Nous militons donc pour une « réinstitution » de l'ANSES – Agence nationale de sécurité sanitaire de l'alimentation, de l'environnement et du travail – et de l'AFSSA – Agence française de sécurité sanitaire des aliments – , solution préférable à la faculté donnée au Parlement de se prononcer sur chaque décision environnementale et sur chaque molécule. Nous n'en sortirions pas, et nous embourberions dans de tels débats. Il faut donc redonner des objectifs à ces institutions, dans la confiance et de façon claire. Je le dis sans malice : lorsqu'une décision est prise, l'ensemble du Gouvernement doit la soutenir. À cette fin, nous proposerons que Matignon, donc le Premier ministre, soit le seul habilité à se prononcer sur les décisions de l'AFSSA ou de l'ANSES. Cela permettra d'éviter toute cacophonie et d'envoyer des messages clairs à la société.

Enfin, la transition vers l'agro-écologie nous permet de nous affranchir des seules solutions phytopharmaceutiques.
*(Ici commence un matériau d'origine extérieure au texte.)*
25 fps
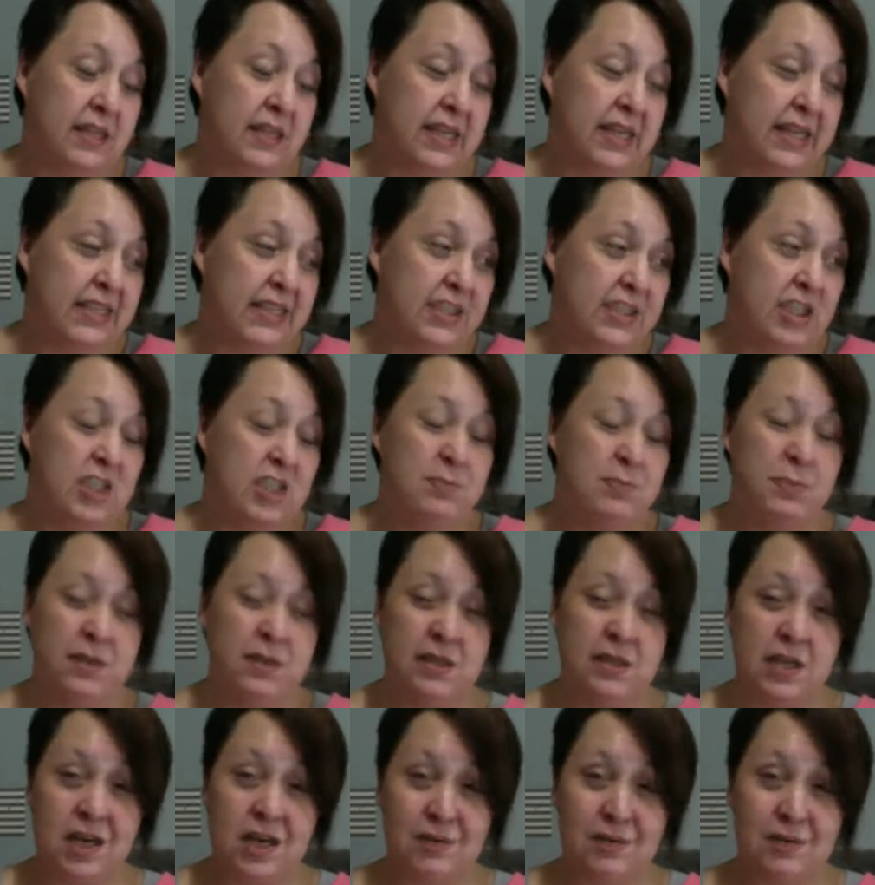just been a
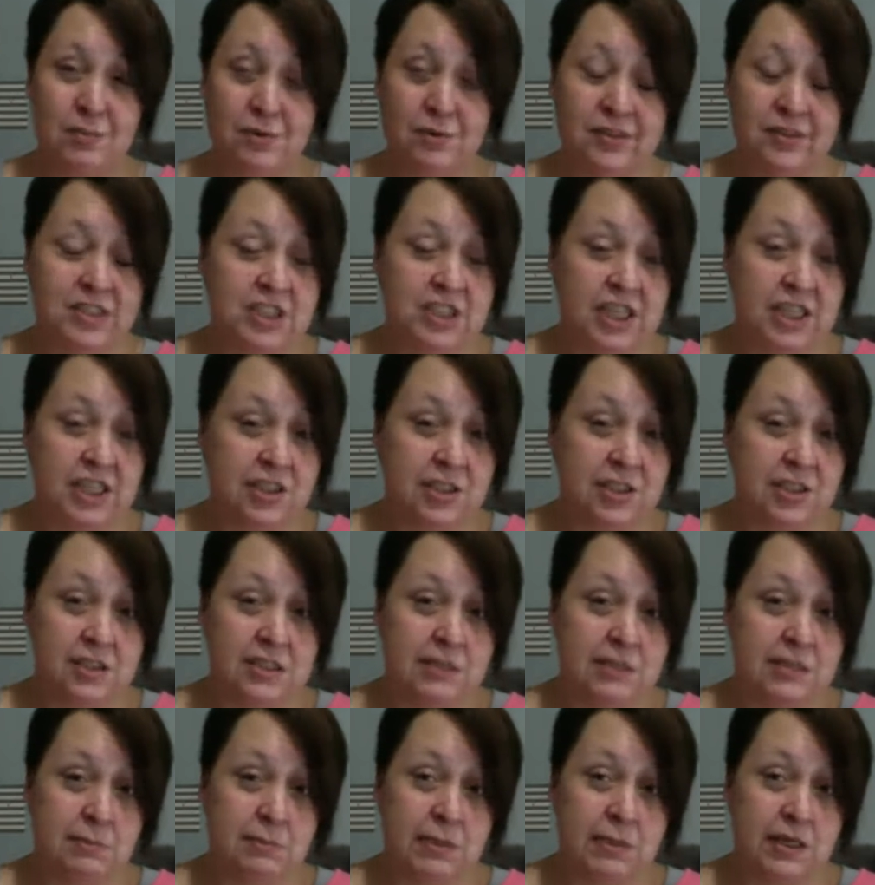couple of changes
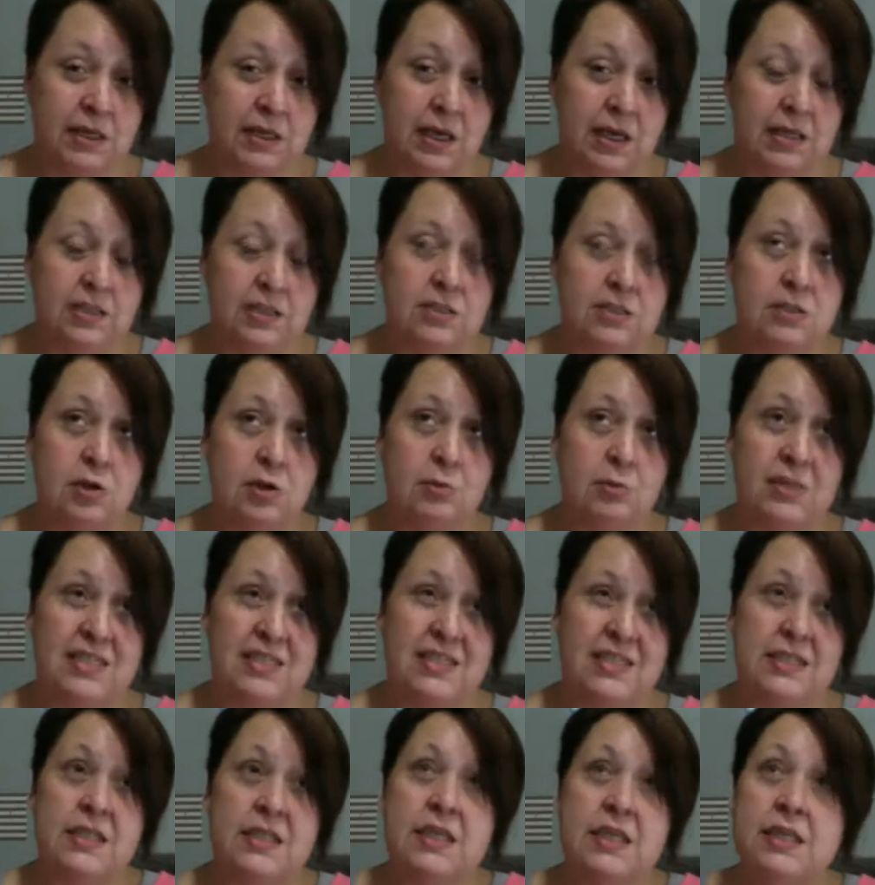in me. I just know my
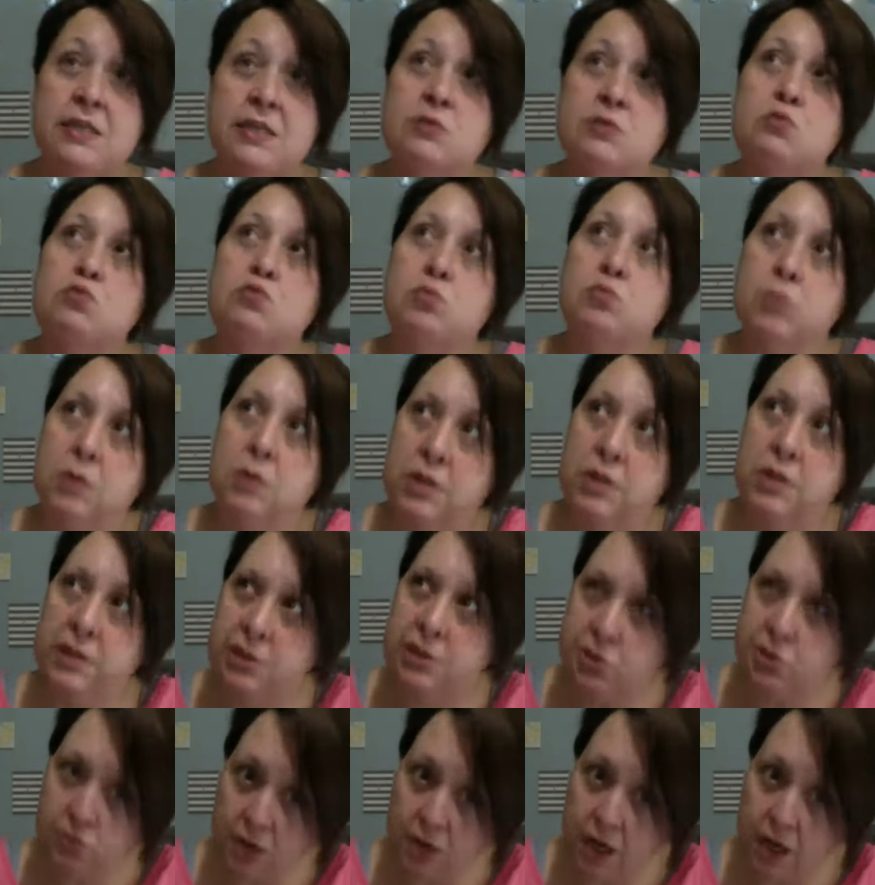skin is really
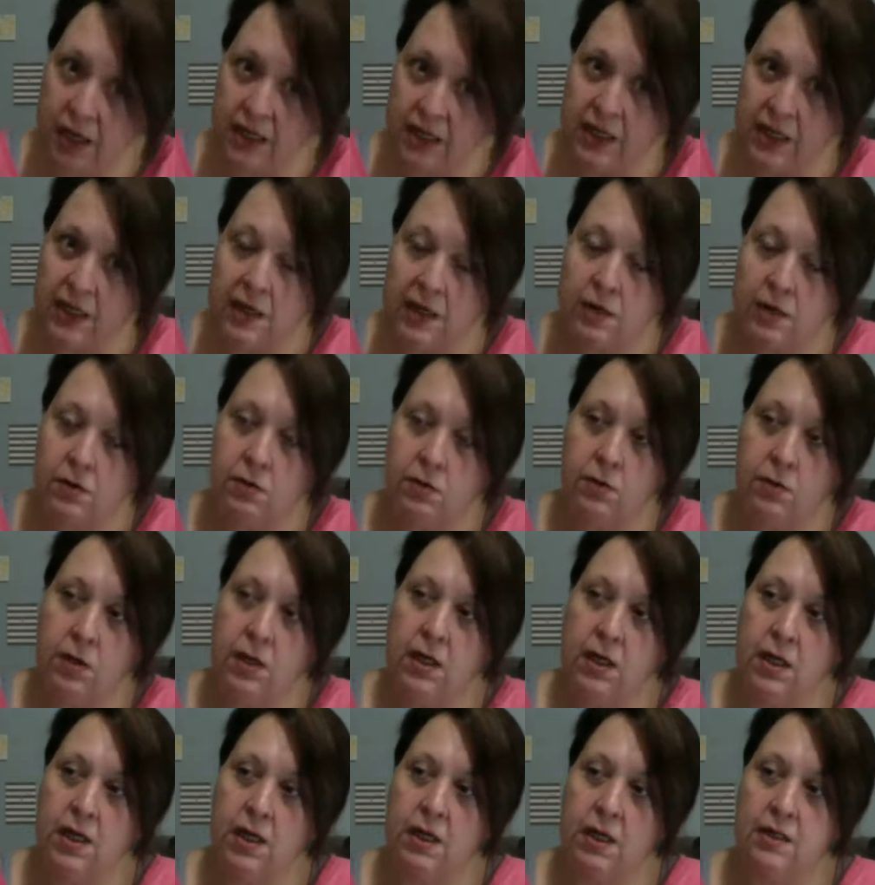dry now.
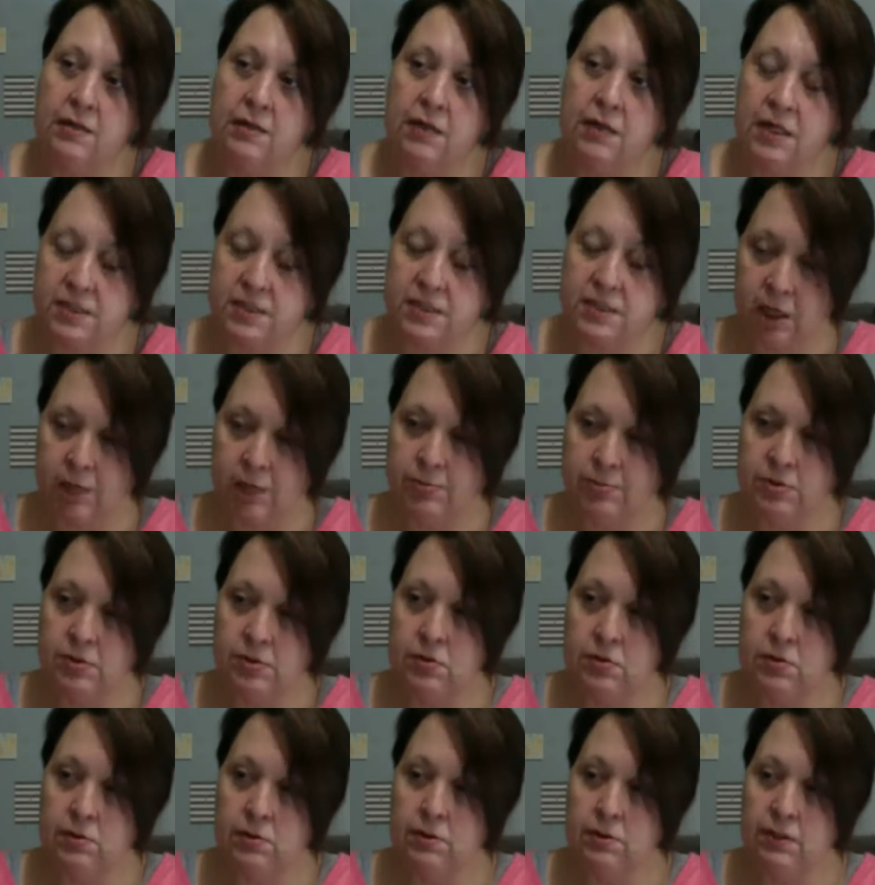I stopped
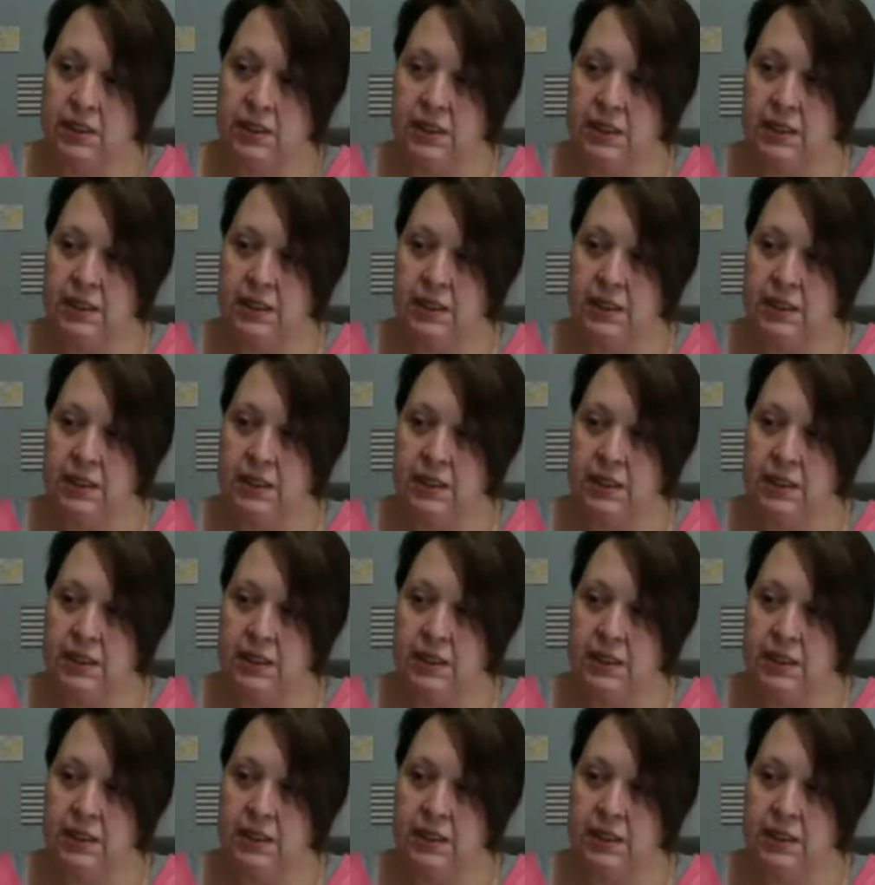snoring,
Certains, d'ailleurs – y compris parmi ceux qui étaient productivistes il y a trente ans – , affirment que la chimie n'aura peut-être été qu'une période de l'histoire de l'agriculture. Au-delà de ces pionniers, engagés dans la transition, nous ne devrons pas oublier ceux qui en ont été victimes au cours des dernières décennies.

Avec le groupe Nouvelle Gauche et tous ceux que nous avons réunis, tous bords politiques confondus, il y a quelques semaines, je plaide avec force pour que nous reprenions l'initiative du Sénat, s'agissant de la création d'un fonds d'indemnisation pour les victimes de la phytopharmacie. Nous devons en effet rendre justice à ces victimes. Sans opposer les sujets, mes chers collègues, nous avons passé tellement d'heures sur le bien-être animal ! Je voudrais aussi que nous rendions hommage à ces producteurs, à ces éleveurs, à ces céréaliers qui, à un moment donné de leur vie, par manque d'information ou à cause des défaillances partagées du privé et du public, ont subi les évolutions dont je parlais. Nous devons, disais-je, leur rendre justice et leur permettre de continuer à vivre avec le maximum de dignité et de reconnaissance. Ce sera là, pour nous, un combat majeur dans le débat que nous entamons.